First timer’s recommendation – You have to search pretty hard to find an adults gymnastics class, but the East London Centre is excellent, so a good place to start. Work on your flexibility before you go, and take a friend, preferably one who is worse at cartwheels than you are.

As the Olympics reached their conclusion, I jumped on the gymnastics bandwagon, or pommel horse, and headed for one of the few adult classes I could find in the South-East at the excellent East London Gymnastics Centre. It was pay on the door taught session for beginners to intermediates, so I got there early, as inevitably they had to turn people away on the back of the success of Max Whitlock and co. If you’re in any way self-conscious, gymnastics in a group of 30 people is probably not for you, or it could completely cure you if you can actually do the cartwheels, handstands and flips that we were taught. The gym had the full range of equipment, from vaults and trampolines, through to high bars and the rings, and there were people of varying abilities trying to improve or impress, including two dancers doing a pretty decent routine, which was being professionally filmed.

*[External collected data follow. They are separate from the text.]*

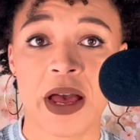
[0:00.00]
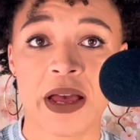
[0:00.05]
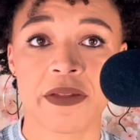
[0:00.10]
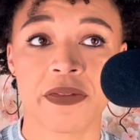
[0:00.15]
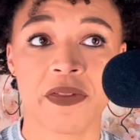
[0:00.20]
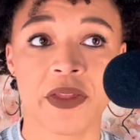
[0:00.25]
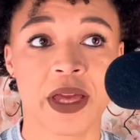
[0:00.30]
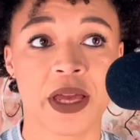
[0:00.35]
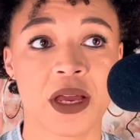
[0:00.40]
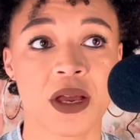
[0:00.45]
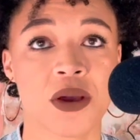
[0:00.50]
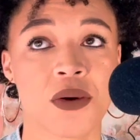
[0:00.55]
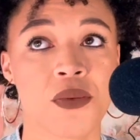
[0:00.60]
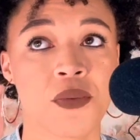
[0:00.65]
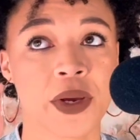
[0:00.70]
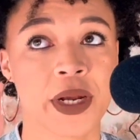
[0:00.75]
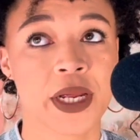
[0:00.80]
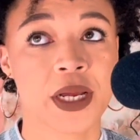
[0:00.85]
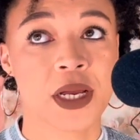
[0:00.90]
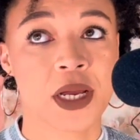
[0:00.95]
I think
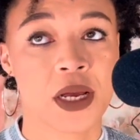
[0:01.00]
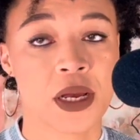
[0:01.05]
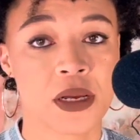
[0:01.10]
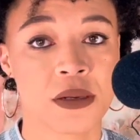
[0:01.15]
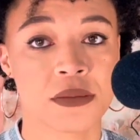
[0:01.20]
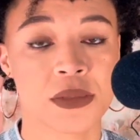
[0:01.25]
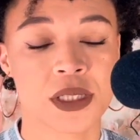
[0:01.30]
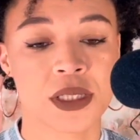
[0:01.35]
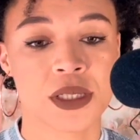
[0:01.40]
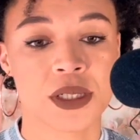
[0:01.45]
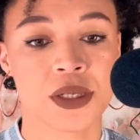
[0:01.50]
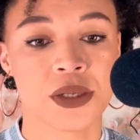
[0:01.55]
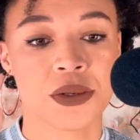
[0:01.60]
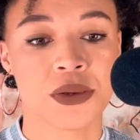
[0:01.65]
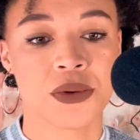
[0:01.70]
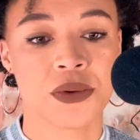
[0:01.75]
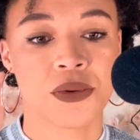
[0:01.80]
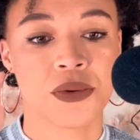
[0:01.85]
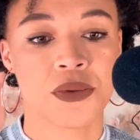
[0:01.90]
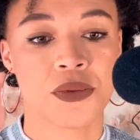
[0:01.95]
when it comes
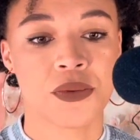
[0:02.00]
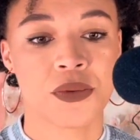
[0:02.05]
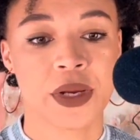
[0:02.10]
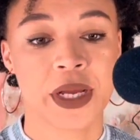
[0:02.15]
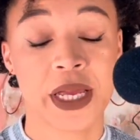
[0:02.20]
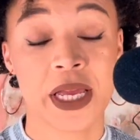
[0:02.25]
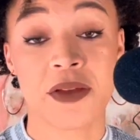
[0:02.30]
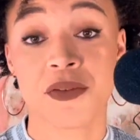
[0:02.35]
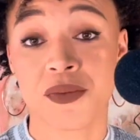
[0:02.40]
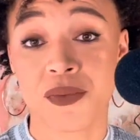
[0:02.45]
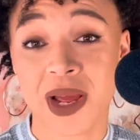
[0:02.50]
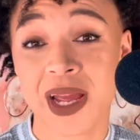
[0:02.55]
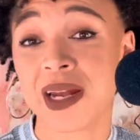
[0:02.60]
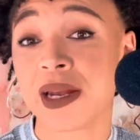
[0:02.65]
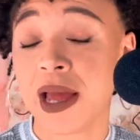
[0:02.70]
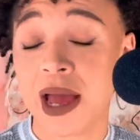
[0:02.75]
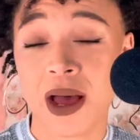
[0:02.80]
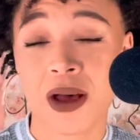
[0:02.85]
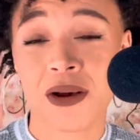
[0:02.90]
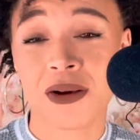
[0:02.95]
to even right
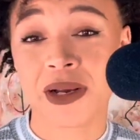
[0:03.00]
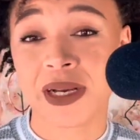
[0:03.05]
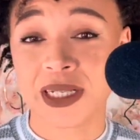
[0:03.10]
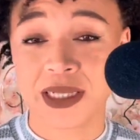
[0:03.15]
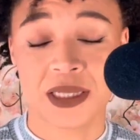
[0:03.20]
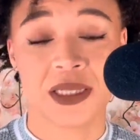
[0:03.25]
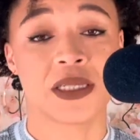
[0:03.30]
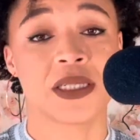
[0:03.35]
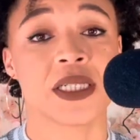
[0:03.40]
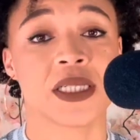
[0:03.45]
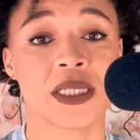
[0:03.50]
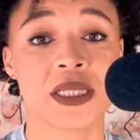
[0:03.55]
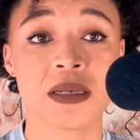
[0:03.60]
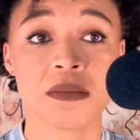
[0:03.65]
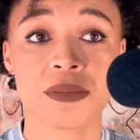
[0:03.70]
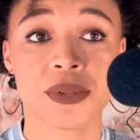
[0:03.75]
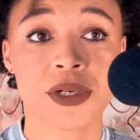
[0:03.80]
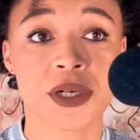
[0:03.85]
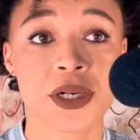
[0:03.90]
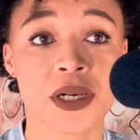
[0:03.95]
now, us in
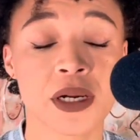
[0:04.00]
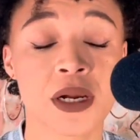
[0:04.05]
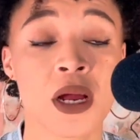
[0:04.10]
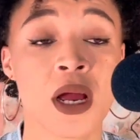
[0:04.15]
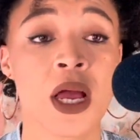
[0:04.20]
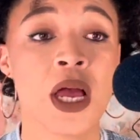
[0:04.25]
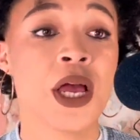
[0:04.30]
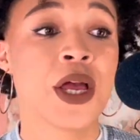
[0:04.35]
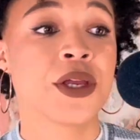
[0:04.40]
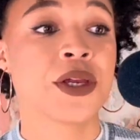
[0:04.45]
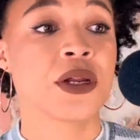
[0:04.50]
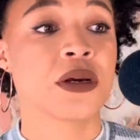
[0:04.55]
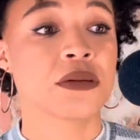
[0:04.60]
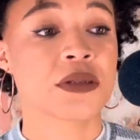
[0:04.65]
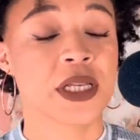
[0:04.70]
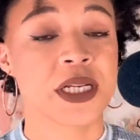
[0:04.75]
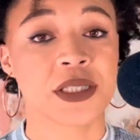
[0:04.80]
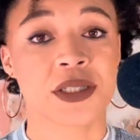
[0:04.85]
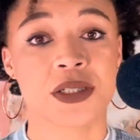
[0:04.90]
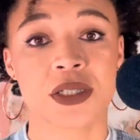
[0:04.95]
December, you know,
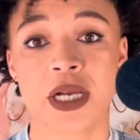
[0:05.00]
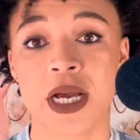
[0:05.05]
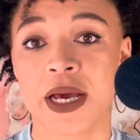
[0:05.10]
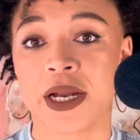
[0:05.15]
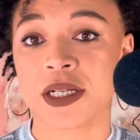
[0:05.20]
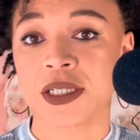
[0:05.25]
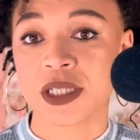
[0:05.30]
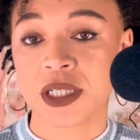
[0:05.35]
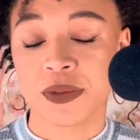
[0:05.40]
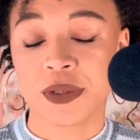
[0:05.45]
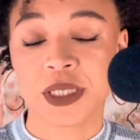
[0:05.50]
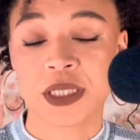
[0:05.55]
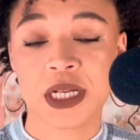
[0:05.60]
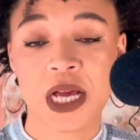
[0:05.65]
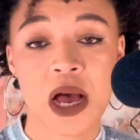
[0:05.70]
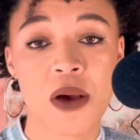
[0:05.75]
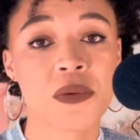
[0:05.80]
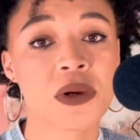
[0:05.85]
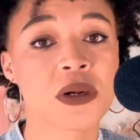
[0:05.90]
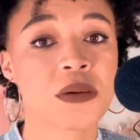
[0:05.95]
things are kind of slowing
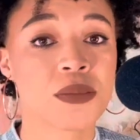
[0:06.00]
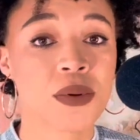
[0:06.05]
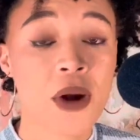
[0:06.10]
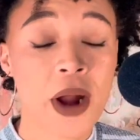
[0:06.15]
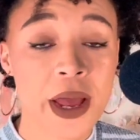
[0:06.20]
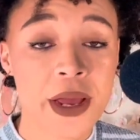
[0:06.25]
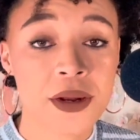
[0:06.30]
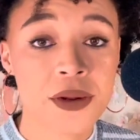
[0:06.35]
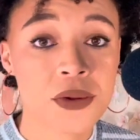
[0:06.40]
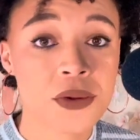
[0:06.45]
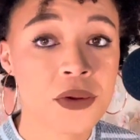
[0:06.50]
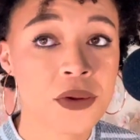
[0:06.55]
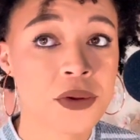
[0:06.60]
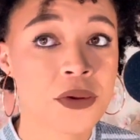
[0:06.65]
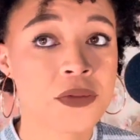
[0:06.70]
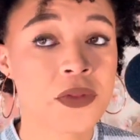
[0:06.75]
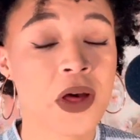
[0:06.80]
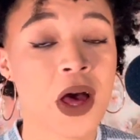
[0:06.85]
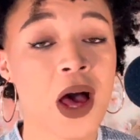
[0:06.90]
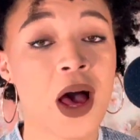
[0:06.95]
down with
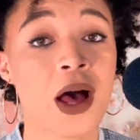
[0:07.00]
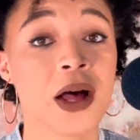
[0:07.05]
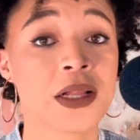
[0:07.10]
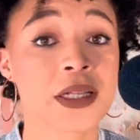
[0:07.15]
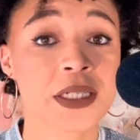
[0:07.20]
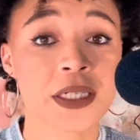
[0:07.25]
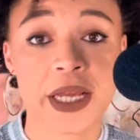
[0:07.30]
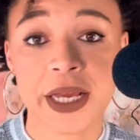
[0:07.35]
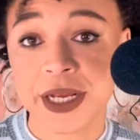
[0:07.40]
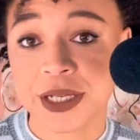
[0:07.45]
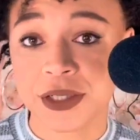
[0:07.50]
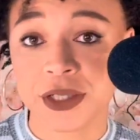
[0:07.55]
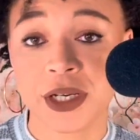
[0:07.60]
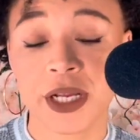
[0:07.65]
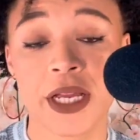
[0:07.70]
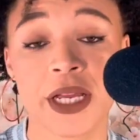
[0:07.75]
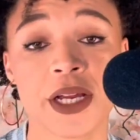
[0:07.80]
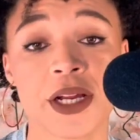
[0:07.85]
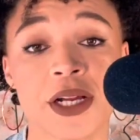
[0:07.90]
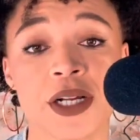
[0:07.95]
bridal. The holidays are
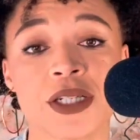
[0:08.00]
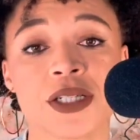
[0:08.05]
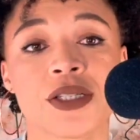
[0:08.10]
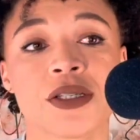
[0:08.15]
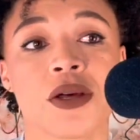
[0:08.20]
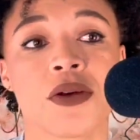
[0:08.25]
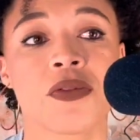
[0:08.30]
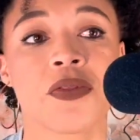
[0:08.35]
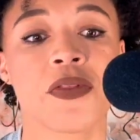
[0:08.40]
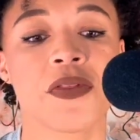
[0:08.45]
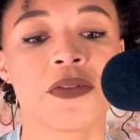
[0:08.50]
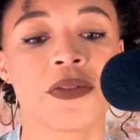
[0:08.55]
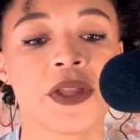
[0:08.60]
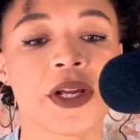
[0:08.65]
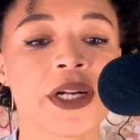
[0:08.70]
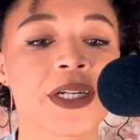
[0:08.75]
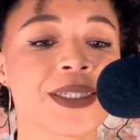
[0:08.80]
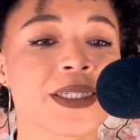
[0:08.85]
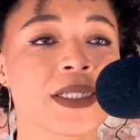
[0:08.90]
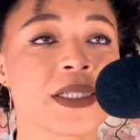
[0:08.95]
here. So
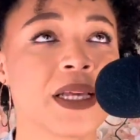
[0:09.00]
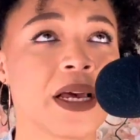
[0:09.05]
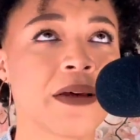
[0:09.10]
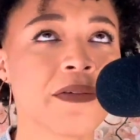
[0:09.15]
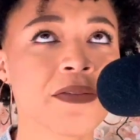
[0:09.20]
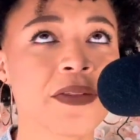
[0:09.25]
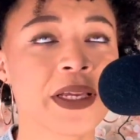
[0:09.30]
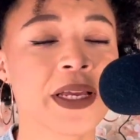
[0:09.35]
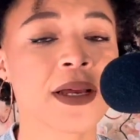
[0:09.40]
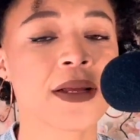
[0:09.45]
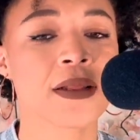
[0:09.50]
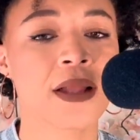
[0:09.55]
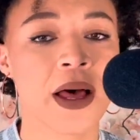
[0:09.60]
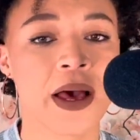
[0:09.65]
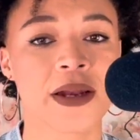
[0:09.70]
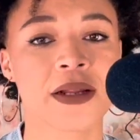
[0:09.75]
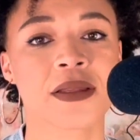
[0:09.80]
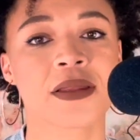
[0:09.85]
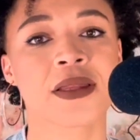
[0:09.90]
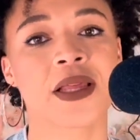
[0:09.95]
there's definitely a
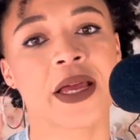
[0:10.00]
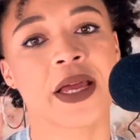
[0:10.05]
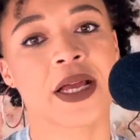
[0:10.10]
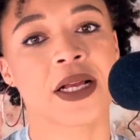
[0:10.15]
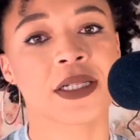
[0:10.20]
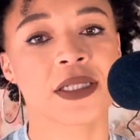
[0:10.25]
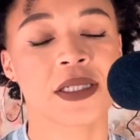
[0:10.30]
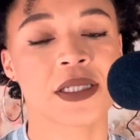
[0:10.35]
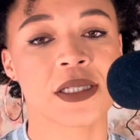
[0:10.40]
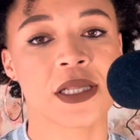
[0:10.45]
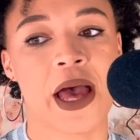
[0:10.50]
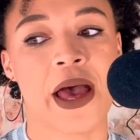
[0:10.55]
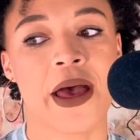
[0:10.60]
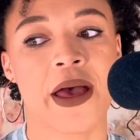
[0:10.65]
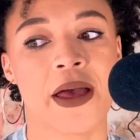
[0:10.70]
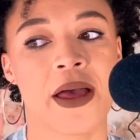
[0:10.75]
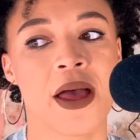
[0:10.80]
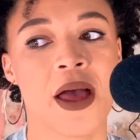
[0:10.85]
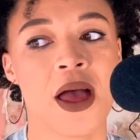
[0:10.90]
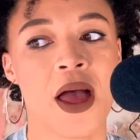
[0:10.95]
lot of things
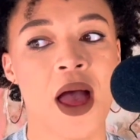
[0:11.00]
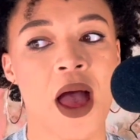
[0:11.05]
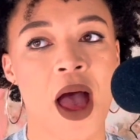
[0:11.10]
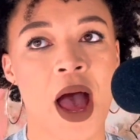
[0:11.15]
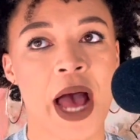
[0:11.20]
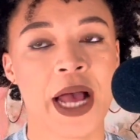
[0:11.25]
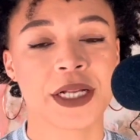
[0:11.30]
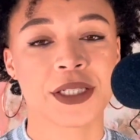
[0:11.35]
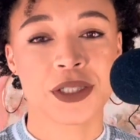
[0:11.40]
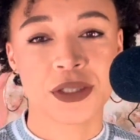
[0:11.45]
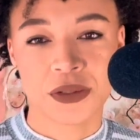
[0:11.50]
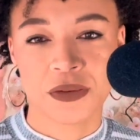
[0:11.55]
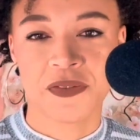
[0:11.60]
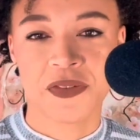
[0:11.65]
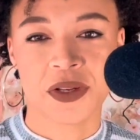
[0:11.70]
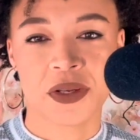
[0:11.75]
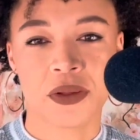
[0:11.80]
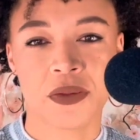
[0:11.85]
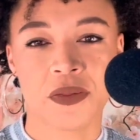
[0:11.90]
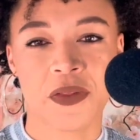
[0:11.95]
that I do
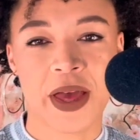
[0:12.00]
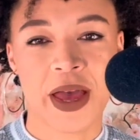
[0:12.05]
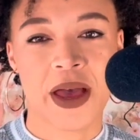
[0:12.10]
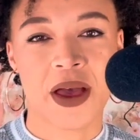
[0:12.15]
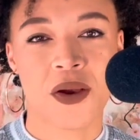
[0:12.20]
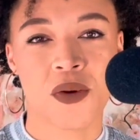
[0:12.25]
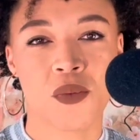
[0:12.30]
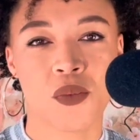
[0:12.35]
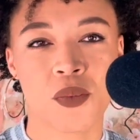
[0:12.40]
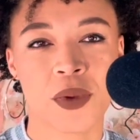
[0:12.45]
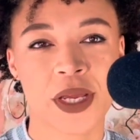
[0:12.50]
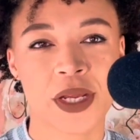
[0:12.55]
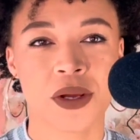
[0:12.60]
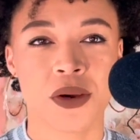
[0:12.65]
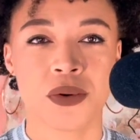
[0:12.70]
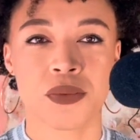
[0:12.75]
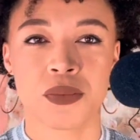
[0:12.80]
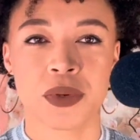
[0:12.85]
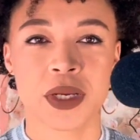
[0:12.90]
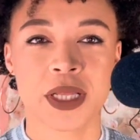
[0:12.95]
feel that we
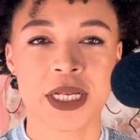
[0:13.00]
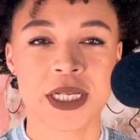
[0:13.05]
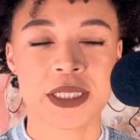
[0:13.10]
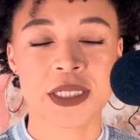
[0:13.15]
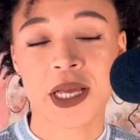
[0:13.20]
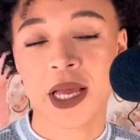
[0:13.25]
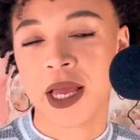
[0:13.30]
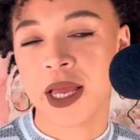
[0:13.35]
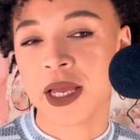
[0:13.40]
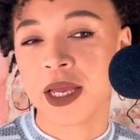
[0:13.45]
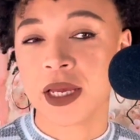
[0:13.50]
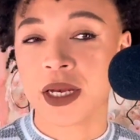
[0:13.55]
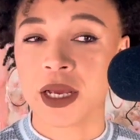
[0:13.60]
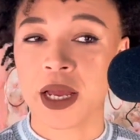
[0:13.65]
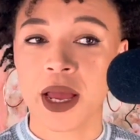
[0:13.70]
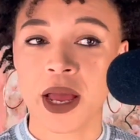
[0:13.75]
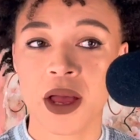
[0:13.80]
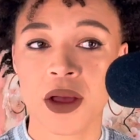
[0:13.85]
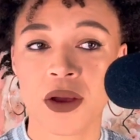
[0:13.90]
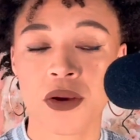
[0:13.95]
don't really take into
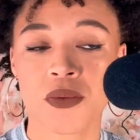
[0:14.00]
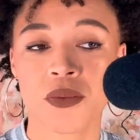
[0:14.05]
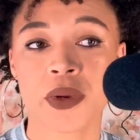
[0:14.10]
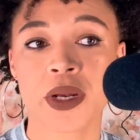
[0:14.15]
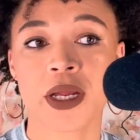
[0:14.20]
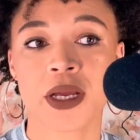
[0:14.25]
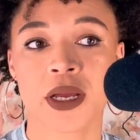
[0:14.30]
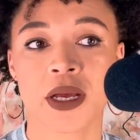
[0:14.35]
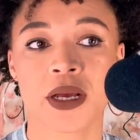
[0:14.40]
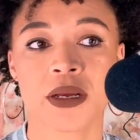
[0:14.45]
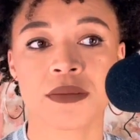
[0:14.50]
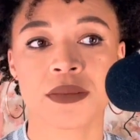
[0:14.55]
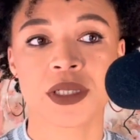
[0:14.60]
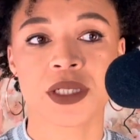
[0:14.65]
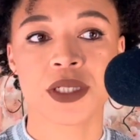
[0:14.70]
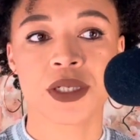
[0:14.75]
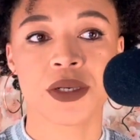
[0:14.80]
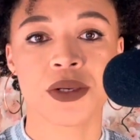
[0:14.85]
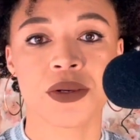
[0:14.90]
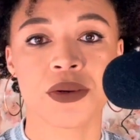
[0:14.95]
account when it comes
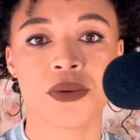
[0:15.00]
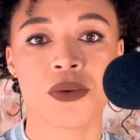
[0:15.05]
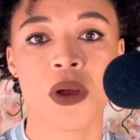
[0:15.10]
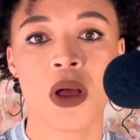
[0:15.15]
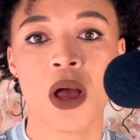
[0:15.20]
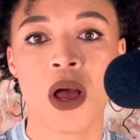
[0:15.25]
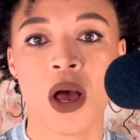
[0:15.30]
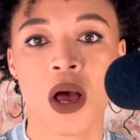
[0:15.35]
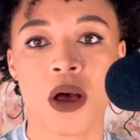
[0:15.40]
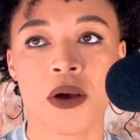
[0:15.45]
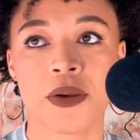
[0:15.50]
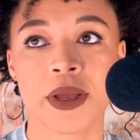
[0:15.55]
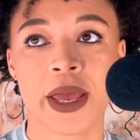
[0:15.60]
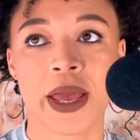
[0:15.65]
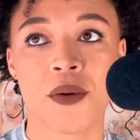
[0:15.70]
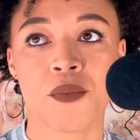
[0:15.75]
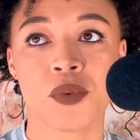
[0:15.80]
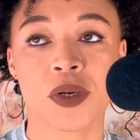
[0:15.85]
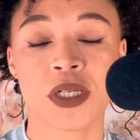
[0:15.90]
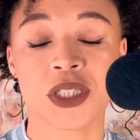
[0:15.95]
to,
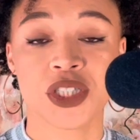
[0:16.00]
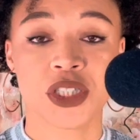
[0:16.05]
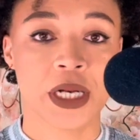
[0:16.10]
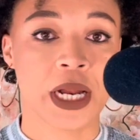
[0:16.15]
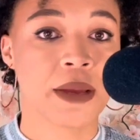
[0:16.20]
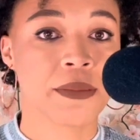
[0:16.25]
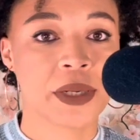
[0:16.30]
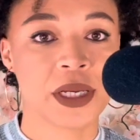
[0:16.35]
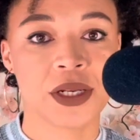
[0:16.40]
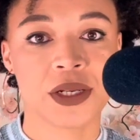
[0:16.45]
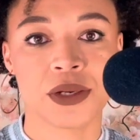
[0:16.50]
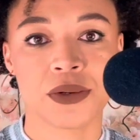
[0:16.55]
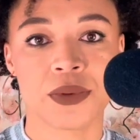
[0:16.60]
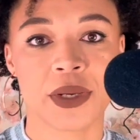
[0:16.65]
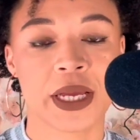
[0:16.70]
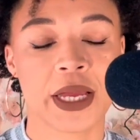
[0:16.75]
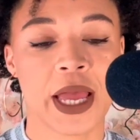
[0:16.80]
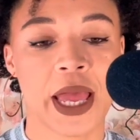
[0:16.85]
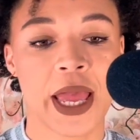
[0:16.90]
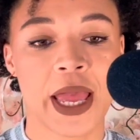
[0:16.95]
okay, what should I be
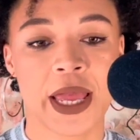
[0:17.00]
doing?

At school I stuck to team sports, running and swimming, and found gymnastics pretty daunting, especially trying to do a backwards roll which I quite reasonably assumed would result in a broken neck. The class started with a decent warm-up; probably the best one this year aside from fencing, but then the session accelerated quickly, for the benefit of the regulars who had already mastered the basic moves. Forward rolls I was fine with, backward rolls I sort of managed, but then came cartwheels, which I felt I was doing OK with, until I caught my reflection in the mirror and realised my perennially inflexible back and shoulders didn’t lend themselves too well to even the most basic routine. What made it worse was that we were split into five groups, and ours was the slowest, and I was the last to go, meaning that I was always on the floor on my own, with my struggles in plain sight. We then moved to handstands which I was a bit better at, and are something I would like to practice, even if just for a new party trick, after exhausting my traditional move of jumping up on to a bar or table from crouched position. We had some free time at the end so I tried out the high and parallel bars, and then headed home. This has got to be one of the toughest sports there is in terms of getting to the top level – definitely one which needs your full dedication, and my respect for the already impressive performances of the gymnasts in Rio only went up after this week.